→ **Assignment**
From the material below, please set down exactly the lines starting with the one with "[00:00:02.70 to 00:00:03.60]" and going on through the one with "[00:00:09.90 to 00:00:10.80]", without a single picture.

→ **Dataset records**
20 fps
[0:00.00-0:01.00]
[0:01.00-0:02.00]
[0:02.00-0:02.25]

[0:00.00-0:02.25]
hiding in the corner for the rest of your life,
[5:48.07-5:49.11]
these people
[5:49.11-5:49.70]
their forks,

--

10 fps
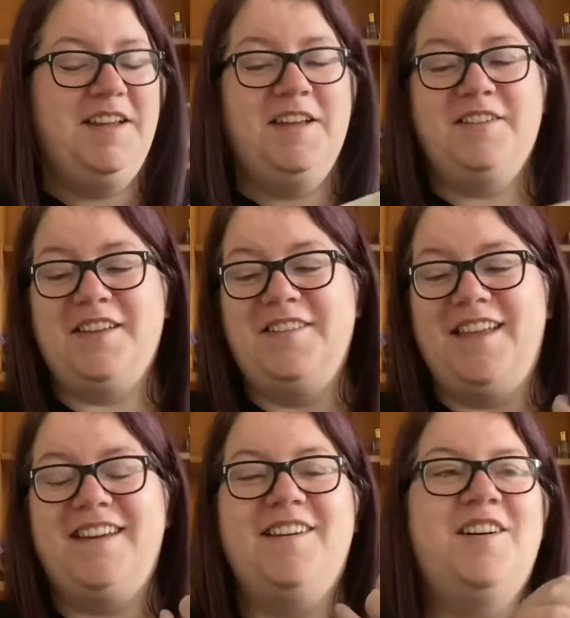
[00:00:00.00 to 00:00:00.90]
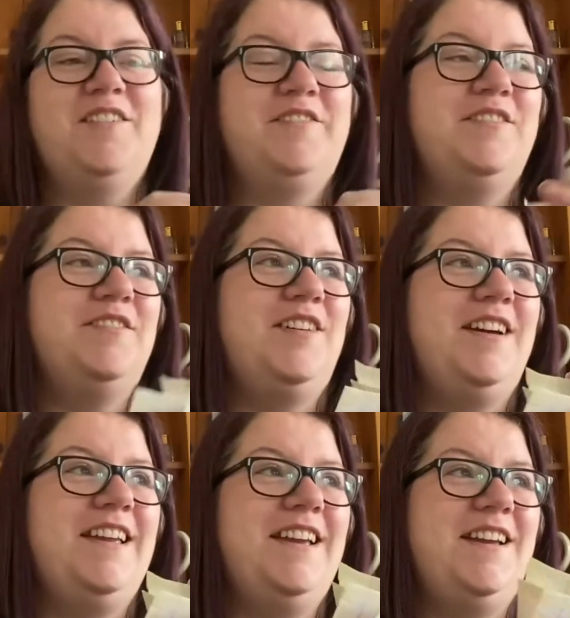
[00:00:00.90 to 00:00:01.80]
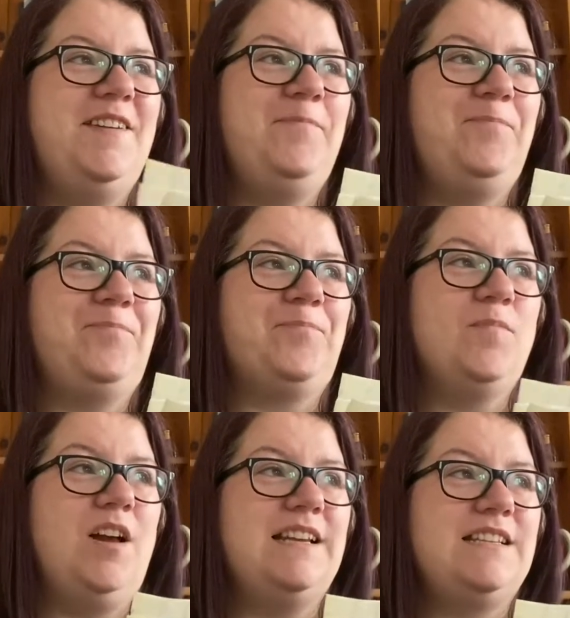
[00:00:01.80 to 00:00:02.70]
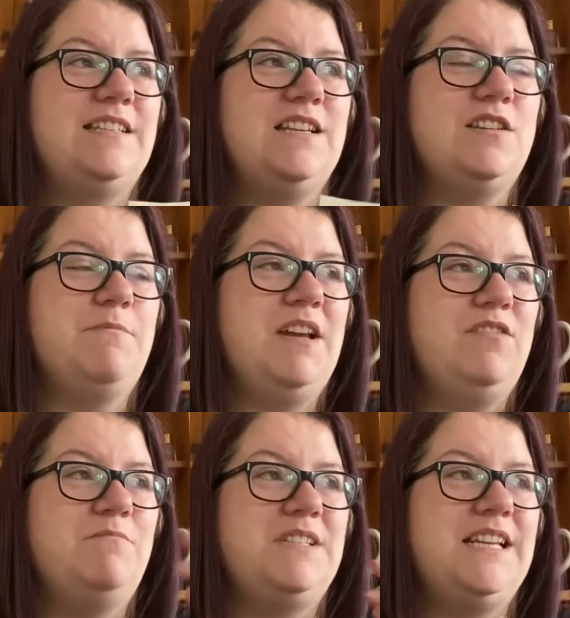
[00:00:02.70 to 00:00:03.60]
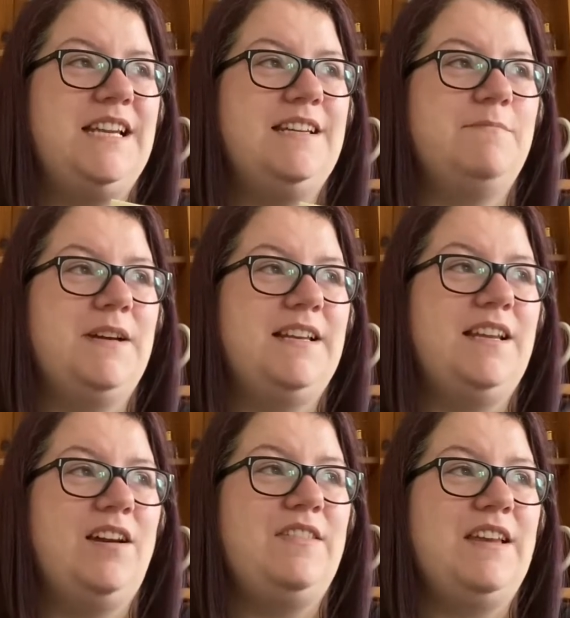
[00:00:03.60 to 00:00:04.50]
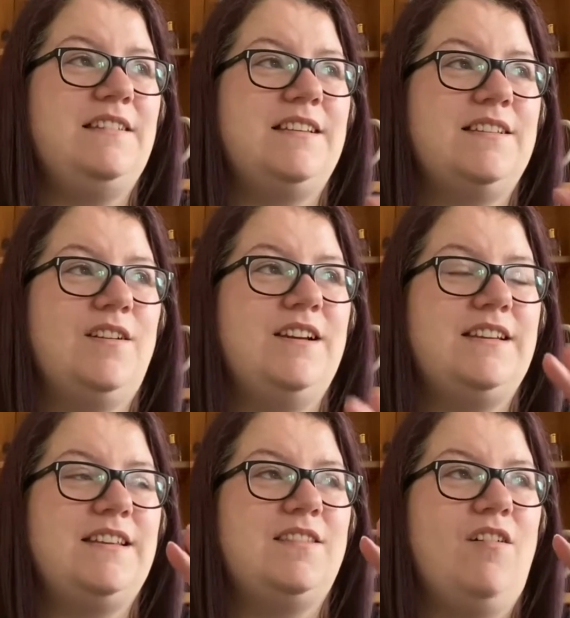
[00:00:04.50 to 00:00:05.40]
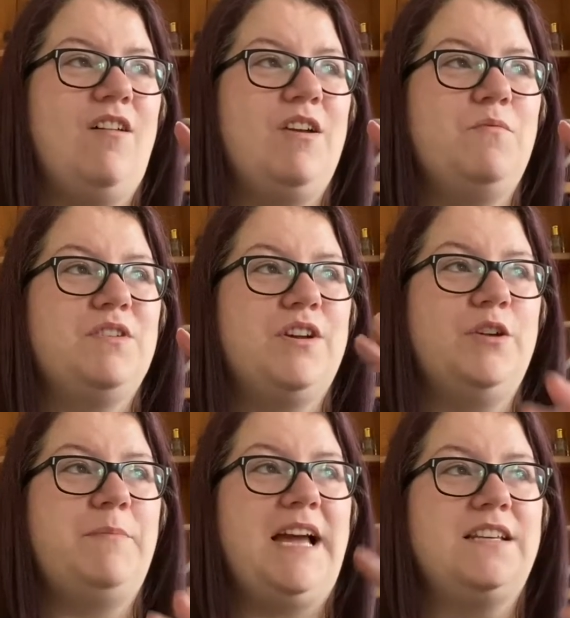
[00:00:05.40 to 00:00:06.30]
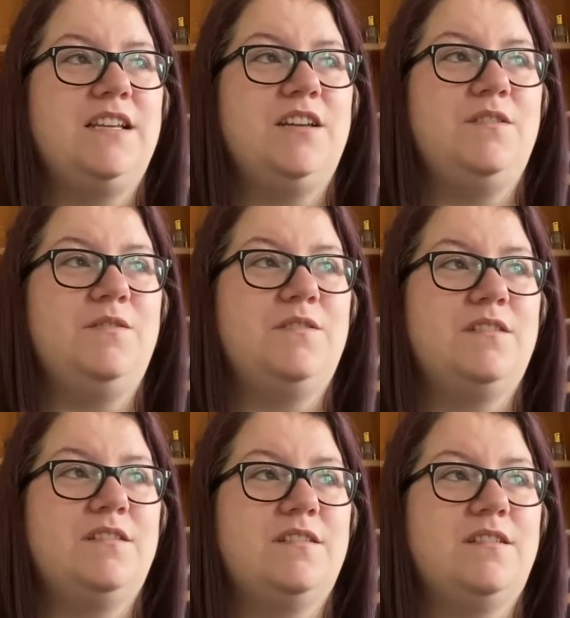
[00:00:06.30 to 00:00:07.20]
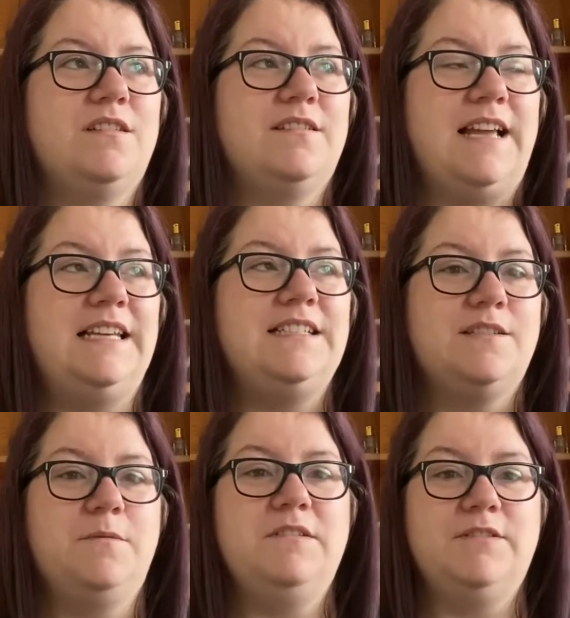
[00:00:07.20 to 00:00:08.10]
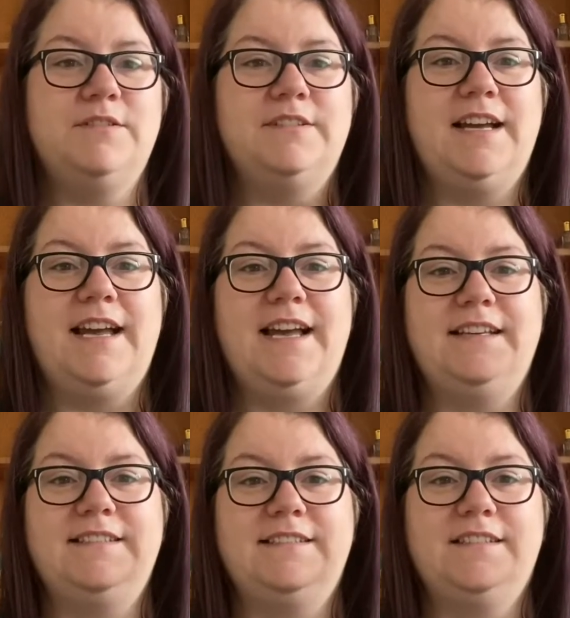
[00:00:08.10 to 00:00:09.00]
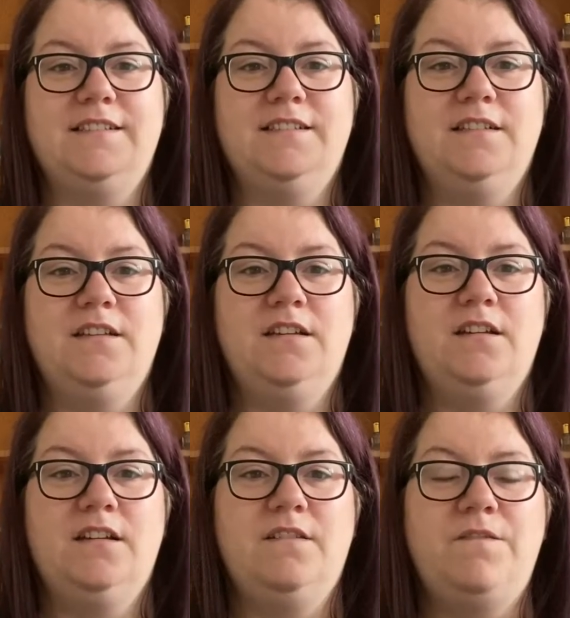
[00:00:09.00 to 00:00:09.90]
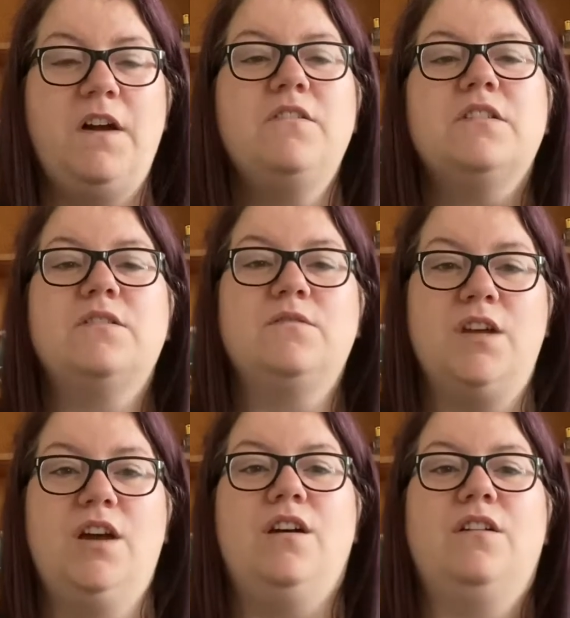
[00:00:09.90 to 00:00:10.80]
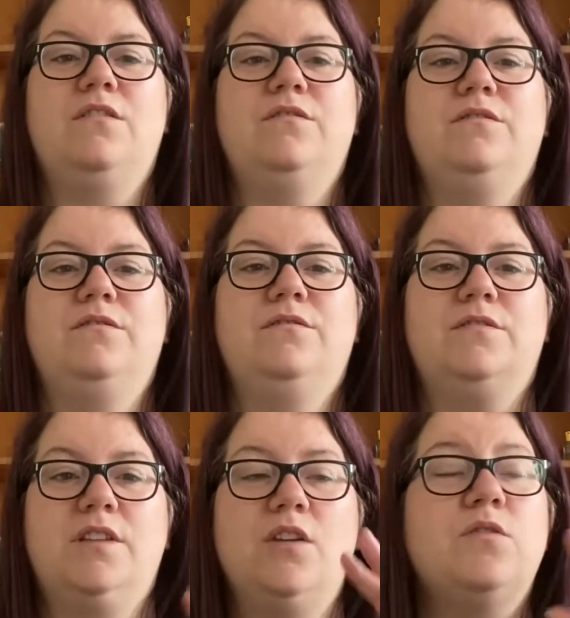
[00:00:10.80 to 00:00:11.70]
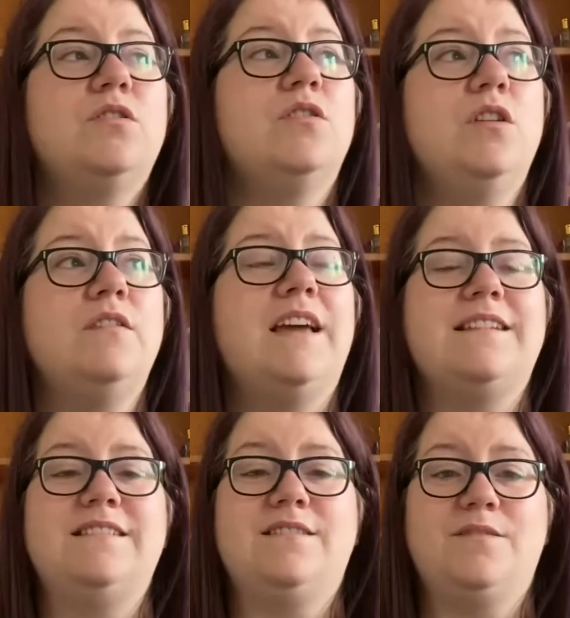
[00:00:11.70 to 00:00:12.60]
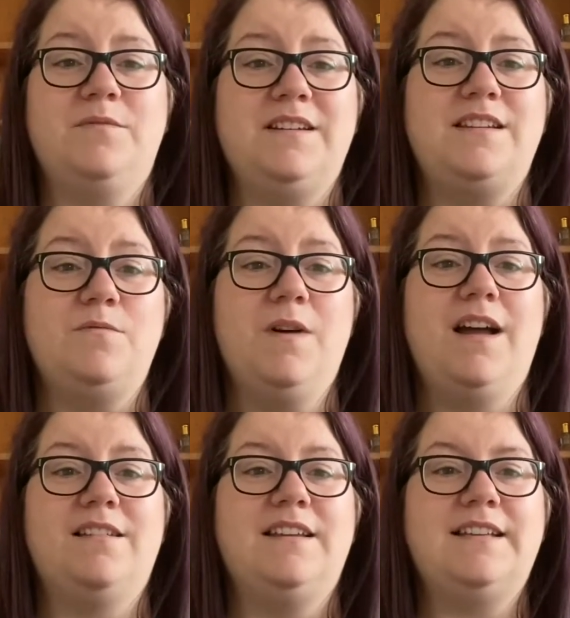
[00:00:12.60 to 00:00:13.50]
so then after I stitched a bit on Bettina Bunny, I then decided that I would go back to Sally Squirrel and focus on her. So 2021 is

→ **Answer for this exercise**
[00:00:02.70 to 00:00:03.60]
[00:00:03.60 to 00:00:04.50]
[00:00:04.50 to 00:00:05.40]
[00:00:05.40 to 00:00:06.30]
[00:00:06.30 to 00:00:07.20]
[00:00:07.20 to 00:00:08.10]
[00:00:08.10 to 00:00:09.00]
[00:00:09.00 to 00:00:09.90]
[00:00:09.90 to 00:00:10.80]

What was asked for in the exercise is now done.